The magazine, which had paid $6 million for the documents, sent them to three handwriting experts, all of whom declared the diary authentic. Hugh-Trevor Roper, a prominent British historian who reviewed the diary on behalf of the Sunday Times, Stern’s publication partner, concurred. However, Stern’s editors, fearing a leak, had refused to allow any German WWII experts to examine the diary. It would prove a huge mistake.

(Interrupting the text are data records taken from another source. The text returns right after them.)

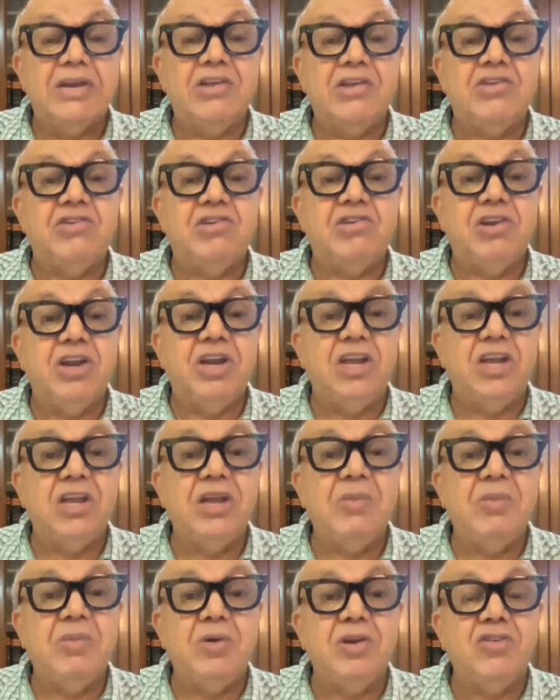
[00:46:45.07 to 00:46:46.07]

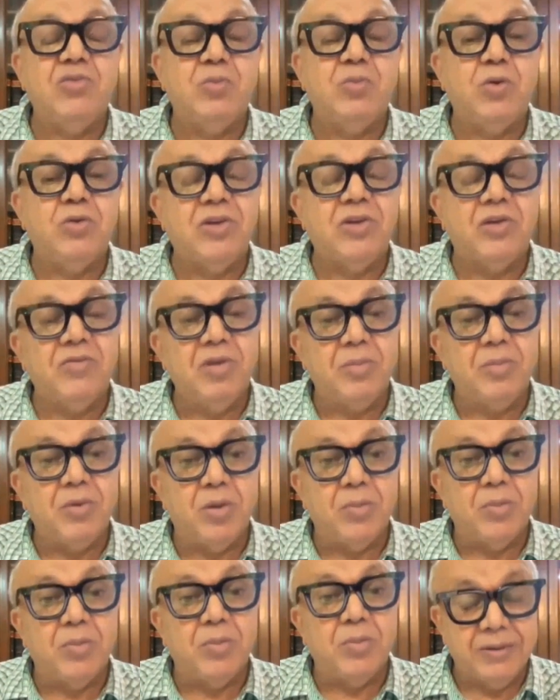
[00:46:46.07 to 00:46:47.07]
restraining him to dispose of the
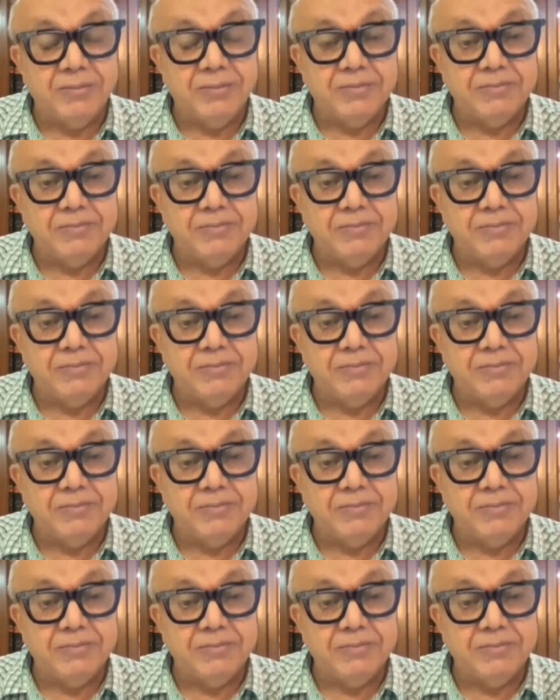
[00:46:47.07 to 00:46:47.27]
property.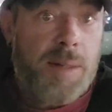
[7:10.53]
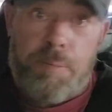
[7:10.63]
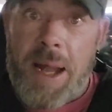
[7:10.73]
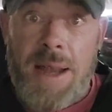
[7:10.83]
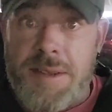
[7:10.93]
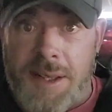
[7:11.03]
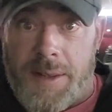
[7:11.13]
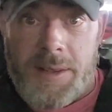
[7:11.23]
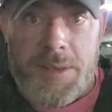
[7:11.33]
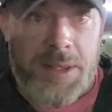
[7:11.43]
Boxing
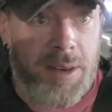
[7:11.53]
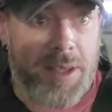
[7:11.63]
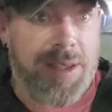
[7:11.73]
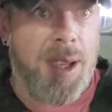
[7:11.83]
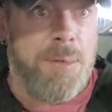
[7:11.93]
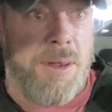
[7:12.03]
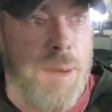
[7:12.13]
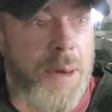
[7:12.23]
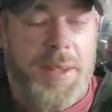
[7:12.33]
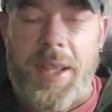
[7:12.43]
is a good example. I
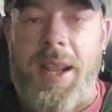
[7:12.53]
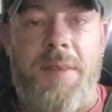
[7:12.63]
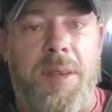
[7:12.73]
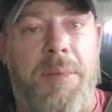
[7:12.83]
bought that heavy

Once the diary was published, and German WWII experts finally got the chance to take a look, it did not take them long to spot signs of obvious forgery. The paper used was modern, and so was the ink. Moreover, the diaries were riddled with glaring historical inaccuracies, concerning events and dates that Hitler could not have possibly gotten wrong. Particularly dated entries in which the Fuhrer described events before they had actually happened in real life – an impossibility unless Hitler had access to a time machine.

An investigation revealed that the diary had been created by a notorious German forger named Konrad Kujau, who teamed up with Stern’s reporter, Gerd Heidemann, to rip off the magazine. In the fallout, historian Hugh-Trevor Roper’s reputation was ruined, and editors at Stern, the Sunday Times, and Newsweek, ended up getting fired. As to Kujau and Heidemann, they were tried and convicted of forgery and embezzlement, and sentenced to 42 months in prison.

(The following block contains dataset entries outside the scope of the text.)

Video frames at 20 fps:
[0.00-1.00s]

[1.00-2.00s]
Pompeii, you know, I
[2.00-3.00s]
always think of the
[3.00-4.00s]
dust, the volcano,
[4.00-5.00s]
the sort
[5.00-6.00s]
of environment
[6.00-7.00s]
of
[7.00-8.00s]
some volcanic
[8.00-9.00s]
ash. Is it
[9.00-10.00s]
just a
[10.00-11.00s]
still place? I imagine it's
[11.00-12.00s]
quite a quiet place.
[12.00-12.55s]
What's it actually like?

10 of History’s Most Remarkable Hoaxes and Forgeries
Cottingley Fairies. Blitz Lift

Little Girls Convince Sherlock Holmes’ Author, and Much of England, That Fairies are Real

One might imagine that Sir Arthur Conan Doyle, creator of the cynical and deductive reasoning Sherlock Holmes, would have been one of those hard-to-fool skeptical types. In reality, however, the author was nothing like his famous character. Late in life, Doyle became a big booster of spiritualism, and in his eagerness to credit anything that would support his beliefs, became a gullible old fool who fell hard for a hoax perpetrated by two little girls.

It began in 1917, in the English village of Cottingley. There, 9-year-old Elsie Wright and her 16-year-old cousin Frances Griffith claimed that they hung around with fairies beside a nearby stream. Their parents scoffed, so to prove it, the girls borrowed Elsie’s father’s camera, and came back half an hour later with “evidence”. When Elsie’s father developed the film, he was surprised to find a picture of fairies dancing around Frances. However, he dismissed it as a prank by his daughter, who knew her way around cameras. When the girls came up with more fairy photos in subsequent months, Elsie’s father finally forbade them to borrow his camera.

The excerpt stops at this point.